+++ Data

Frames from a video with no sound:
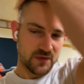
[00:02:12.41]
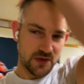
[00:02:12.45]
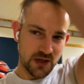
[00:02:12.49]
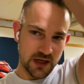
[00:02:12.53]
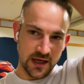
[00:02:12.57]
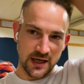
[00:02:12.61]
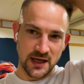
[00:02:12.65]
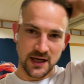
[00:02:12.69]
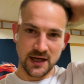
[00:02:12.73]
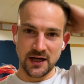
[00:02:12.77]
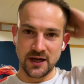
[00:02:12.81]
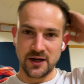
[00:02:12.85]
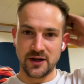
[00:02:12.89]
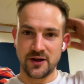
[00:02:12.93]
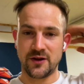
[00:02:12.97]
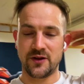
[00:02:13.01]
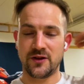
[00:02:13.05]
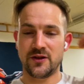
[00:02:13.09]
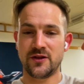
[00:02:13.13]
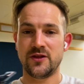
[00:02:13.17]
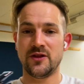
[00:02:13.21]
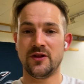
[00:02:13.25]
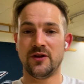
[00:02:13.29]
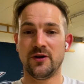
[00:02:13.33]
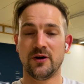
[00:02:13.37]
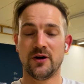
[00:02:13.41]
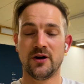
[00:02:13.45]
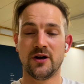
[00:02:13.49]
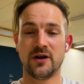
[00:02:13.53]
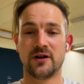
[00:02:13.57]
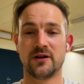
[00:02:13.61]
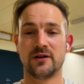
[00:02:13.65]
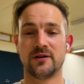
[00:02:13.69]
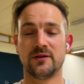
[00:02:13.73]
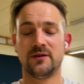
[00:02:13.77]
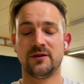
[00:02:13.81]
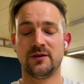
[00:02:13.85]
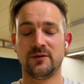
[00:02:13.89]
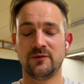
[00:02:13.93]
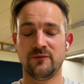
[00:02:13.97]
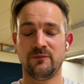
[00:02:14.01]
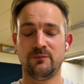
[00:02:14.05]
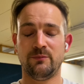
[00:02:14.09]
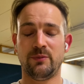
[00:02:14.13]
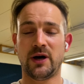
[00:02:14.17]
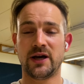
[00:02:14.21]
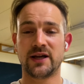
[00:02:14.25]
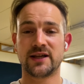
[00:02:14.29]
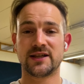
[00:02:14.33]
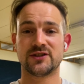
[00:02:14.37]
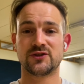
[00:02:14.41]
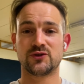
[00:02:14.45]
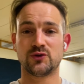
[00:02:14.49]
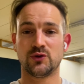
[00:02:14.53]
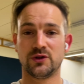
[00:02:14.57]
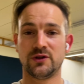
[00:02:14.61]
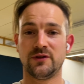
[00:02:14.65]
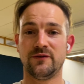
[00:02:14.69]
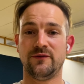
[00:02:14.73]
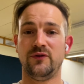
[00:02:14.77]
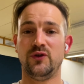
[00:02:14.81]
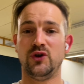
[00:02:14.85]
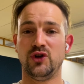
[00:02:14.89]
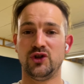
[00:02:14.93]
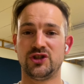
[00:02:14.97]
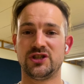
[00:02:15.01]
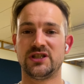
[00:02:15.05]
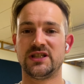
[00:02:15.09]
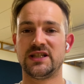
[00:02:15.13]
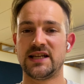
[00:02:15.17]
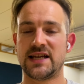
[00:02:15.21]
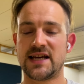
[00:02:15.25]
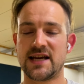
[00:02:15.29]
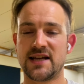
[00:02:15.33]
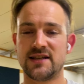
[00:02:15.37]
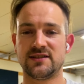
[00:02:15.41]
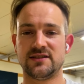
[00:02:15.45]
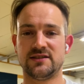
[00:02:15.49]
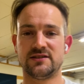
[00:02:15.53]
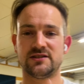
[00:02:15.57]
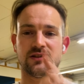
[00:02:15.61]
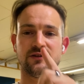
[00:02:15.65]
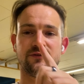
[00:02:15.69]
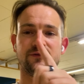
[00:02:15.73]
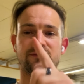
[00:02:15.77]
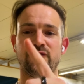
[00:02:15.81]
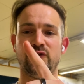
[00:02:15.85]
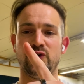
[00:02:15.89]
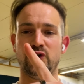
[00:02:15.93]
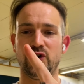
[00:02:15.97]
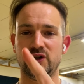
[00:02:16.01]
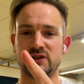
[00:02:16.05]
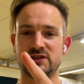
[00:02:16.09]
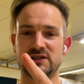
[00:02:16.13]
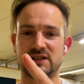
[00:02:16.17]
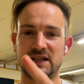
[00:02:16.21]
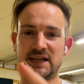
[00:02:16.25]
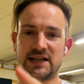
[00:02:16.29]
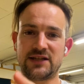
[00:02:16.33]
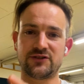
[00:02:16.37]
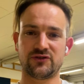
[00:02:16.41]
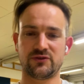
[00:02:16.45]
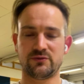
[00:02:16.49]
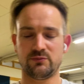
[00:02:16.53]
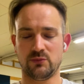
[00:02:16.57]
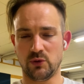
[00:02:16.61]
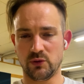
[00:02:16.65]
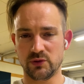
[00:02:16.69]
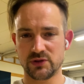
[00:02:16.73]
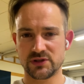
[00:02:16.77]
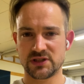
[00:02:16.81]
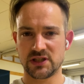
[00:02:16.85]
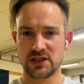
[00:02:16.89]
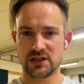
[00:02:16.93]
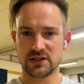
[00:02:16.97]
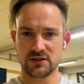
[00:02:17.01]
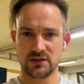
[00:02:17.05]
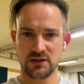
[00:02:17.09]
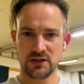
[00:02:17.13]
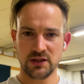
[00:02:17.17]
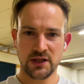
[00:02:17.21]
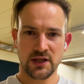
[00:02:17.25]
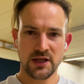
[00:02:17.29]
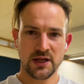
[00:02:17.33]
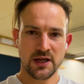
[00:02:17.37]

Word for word: Uh, the bike is called the Verge TS. It's our first electric motorcycle.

++++++

* **Problem to work on**: The copy should hold only the lines from the one with "[00:02:12.97]" through the one with "[00:02:14.25]", exactly as they stand above. Leave out the pictures.

* **Result of the exercise**:
[00:02:12.97]
[00:02:13.01]
[00:02:13.05]
[00:02:13.09]
[00:02:13.13]
[00:02:13.17]
[00:02:13.21]
[00:02:13.25]
[00:02:13.29]
[00:02:13.33]
[00:02:13.37]
[00:02:13.41]
[00:02:13.45]
[00:02:13.49]
[00:02:13.53]
[00:02:13.57]
[00:02:13.61]
[00:02:13.65]
[00:02:13.69]
[00:02:13.73]
[00:02:13.77]
[00:02:13.81]
[00:02:13.85]
[00:02:13.89]
[00:02:13.93]
[00:02:13.97]
[00:02:14.01]
[00:02:14.05]
[00:02:14.09]
[00:02:14.13]
[00:02:14.17]
[00:02:14.21]
[00:02:14.25]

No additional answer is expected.